Yazı dizisi boyunca, bir yandan komünist Çin'in kendi halkına karşı uyguladığı zulmü, bir yandan da Doğu Türkistanlı Müslümanlara karşı yürüttüğü sessiz soykırımı delilleriyle inceledik. Çin'deki rejimin bu denli katı ve acımasız olmasının temel nedeni, Darwinist ve komünist ideolojilerdir. Çin'in serbest piyasa ekonomisini benimsemesiyle, bu ülkenin hala bir "Kızıl Tehlike" olduğu gerçeğinin değişmediğini tüm dünyaya anlatmak gerekmektedir. Pekin yönetiminin hala temel siyasi görüşü olan Maoist komünizme ve bunun fikri dayanağı olan Darwinizm'e karşı da bir kampanya yürütülmeli, bu ideolojinin Çin'de ve Kamboçya, Arnavutluk, Kuzey Kore gibi diğer ülkelerde sebep olduğu korkunç insanlık suçları gündemde tutulmalıdır. (www.darwinizminsonu.com) Bunlarla birlikte sadece Müslüman oldukları için zulüm, işkence ve katliama maruz bırakılan Doğu Türkistan'da yaşayan Uygurların bu durumu, tüm dünya Müslümanlarının üzerine bir sorumluluk yüklemektedir. Allah bir Kuran ayetinde şöyle buyurur:

Size ne oluyor ki, Allah yolunda ve: "Rabbimiz, bizi halkı zalim olan bu ülkeden çıkar, bize Katından bir veli (koruyucu sahib) gönder, bize Katından bir yardım eden yolla" diyen erkekler, kadınlar ve çocuklardan zayıf bırakılmışlar adına savaşmıyorsunuz? (Nisa Suresi, 75)

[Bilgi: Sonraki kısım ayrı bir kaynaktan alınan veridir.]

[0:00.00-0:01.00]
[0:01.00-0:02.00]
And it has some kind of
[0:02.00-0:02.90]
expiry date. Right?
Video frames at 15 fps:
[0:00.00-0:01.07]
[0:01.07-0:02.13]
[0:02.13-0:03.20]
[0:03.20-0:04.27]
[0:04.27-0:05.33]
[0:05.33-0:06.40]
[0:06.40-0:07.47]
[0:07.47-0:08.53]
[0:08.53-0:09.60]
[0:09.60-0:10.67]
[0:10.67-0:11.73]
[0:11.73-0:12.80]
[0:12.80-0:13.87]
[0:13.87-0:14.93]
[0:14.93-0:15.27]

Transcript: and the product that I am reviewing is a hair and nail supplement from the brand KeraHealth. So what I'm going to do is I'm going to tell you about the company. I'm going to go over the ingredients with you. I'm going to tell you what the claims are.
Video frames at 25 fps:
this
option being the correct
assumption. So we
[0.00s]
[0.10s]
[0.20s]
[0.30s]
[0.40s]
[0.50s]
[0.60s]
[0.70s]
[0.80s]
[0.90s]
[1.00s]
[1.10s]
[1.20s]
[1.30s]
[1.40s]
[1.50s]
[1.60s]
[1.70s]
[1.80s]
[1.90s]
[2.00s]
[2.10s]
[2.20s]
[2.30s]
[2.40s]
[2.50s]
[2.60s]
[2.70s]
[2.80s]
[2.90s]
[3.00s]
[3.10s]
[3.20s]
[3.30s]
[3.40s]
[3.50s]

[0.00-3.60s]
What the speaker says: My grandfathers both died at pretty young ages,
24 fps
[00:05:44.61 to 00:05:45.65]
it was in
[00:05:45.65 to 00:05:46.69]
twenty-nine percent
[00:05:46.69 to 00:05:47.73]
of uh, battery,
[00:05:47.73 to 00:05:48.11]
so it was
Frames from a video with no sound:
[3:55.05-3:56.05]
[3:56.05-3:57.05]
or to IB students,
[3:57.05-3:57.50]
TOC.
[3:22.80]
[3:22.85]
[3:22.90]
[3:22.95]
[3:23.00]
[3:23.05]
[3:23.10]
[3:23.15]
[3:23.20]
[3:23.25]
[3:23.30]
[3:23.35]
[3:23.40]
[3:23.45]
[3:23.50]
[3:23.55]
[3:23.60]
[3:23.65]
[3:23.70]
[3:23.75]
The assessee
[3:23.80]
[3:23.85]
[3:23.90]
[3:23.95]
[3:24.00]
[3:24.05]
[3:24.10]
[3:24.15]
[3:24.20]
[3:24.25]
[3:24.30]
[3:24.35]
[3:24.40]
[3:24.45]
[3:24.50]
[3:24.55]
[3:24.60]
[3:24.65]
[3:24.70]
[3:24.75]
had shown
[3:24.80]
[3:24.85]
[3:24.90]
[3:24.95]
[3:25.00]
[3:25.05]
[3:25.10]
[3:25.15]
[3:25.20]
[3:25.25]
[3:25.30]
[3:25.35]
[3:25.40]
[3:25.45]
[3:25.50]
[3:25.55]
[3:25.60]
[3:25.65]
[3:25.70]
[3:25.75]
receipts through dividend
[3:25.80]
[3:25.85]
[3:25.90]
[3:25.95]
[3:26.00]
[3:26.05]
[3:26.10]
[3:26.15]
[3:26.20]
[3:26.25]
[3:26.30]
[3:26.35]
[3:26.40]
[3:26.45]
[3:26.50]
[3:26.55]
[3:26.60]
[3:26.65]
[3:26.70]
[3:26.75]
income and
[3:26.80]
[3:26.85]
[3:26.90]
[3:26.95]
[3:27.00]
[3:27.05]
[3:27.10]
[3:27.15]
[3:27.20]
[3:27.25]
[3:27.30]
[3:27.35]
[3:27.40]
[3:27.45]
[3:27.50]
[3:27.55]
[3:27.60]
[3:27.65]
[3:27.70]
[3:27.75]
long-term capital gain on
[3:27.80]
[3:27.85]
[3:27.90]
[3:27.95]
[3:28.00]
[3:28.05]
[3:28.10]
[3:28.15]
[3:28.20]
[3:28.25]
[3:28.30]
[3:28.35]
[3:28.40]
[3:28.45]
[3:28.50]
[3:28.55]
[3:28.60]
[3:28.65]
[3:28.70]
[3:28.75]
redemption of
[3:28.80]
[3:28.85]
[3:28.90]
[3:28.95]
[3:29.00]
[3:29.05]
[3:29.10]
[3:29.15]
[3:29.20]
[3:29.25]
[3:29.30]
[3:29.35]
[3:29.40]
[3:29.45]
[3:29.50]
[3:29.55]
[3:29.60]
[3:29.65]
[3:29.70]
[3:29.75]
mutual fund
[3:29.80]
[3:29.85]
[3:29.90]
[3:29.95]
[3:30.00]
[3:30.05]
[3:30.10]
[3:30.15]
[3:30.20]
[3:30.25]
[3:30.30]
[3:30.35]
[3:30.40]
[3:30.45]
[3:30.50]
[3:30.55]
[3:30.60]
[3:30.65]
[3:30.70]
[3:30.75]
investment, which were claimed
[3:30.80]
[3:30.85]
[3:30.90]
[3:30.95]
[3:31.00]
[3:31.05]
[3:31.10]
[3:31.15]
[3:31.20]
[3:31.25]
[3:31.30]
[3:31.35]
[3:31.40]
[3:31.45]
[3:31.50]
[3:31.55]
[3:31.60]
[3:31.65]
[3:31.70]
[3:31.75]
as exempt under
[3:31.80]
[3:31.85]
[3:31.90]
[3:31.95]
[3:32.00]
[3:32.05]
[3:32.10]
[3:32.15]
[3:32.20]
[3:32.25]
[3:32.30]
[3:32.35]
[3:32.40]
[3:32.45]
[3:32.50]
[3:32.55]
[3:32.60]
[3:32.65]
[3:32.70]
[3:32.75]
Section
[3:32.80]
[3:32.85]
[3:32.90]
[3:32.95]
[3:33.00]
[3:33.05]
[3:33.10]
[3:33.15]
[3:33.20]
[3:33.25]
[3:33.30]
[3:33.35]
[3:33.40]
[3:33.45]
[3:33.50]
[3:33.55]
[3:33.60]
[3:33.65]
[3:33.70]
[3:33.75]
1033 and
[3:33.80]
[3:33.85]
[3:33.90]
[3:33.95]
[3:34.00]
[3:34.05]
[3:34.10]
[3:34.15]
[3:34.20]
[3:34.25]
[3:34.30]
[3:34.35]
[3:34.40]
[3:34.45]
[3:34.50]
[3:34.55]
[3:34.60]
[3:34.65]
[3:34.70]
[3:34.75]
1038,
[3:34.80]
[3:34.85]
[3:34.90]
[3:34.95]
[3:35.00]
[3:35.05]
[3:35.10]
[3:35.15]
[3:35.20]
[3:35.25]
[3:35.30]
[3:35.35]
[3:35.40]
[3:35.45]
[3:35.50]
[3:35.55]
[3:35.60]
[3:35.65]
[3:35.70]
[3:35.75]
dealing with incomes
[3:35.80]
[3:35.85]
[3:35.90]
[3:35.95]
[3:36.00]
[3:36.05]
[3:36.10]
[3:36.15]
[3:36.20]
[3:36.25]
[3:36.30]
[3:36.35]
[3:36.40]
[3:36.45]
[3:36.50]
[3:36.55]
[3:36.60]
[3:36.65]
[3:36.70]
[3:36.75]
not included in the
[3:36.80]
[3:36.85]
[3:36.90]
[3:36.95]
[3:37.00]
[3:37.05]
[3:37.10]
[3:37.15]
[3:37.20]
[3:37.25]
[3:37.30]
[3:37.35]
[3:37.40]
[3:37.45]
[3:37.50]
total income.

İnkarcı yönetimlerin ortak özelliği, kendilerine en büyük düşman olarak hak dini ve bu dini yaşayanları görmeleridir. Ve bu düşmanlıkları büyük bir öfke ve kine dönüşmekte, akıl almaz işkencelerle ve zulümlerle inananları imanlarından döndürmeye çalışmaktadırlar. Ancak tüm bunları yaparken unuttukları çok büyük bir gerçek vardır. O da herşeyin sahibinin Allah olduğu ve zaferin sonunda muhakkak Allah'ın ve inananların olacağıdır. Bu, Allah'ın kanunudur, geçmişte olduğu gibi gelecekte de üstün gelecek olanlar, Allah'ın izniyle, iman edenlerdir:

Gerçekten onlar, muhakkak nusret (yardım ve zafer) bulacaklardır." (Saffat Suresi, 172)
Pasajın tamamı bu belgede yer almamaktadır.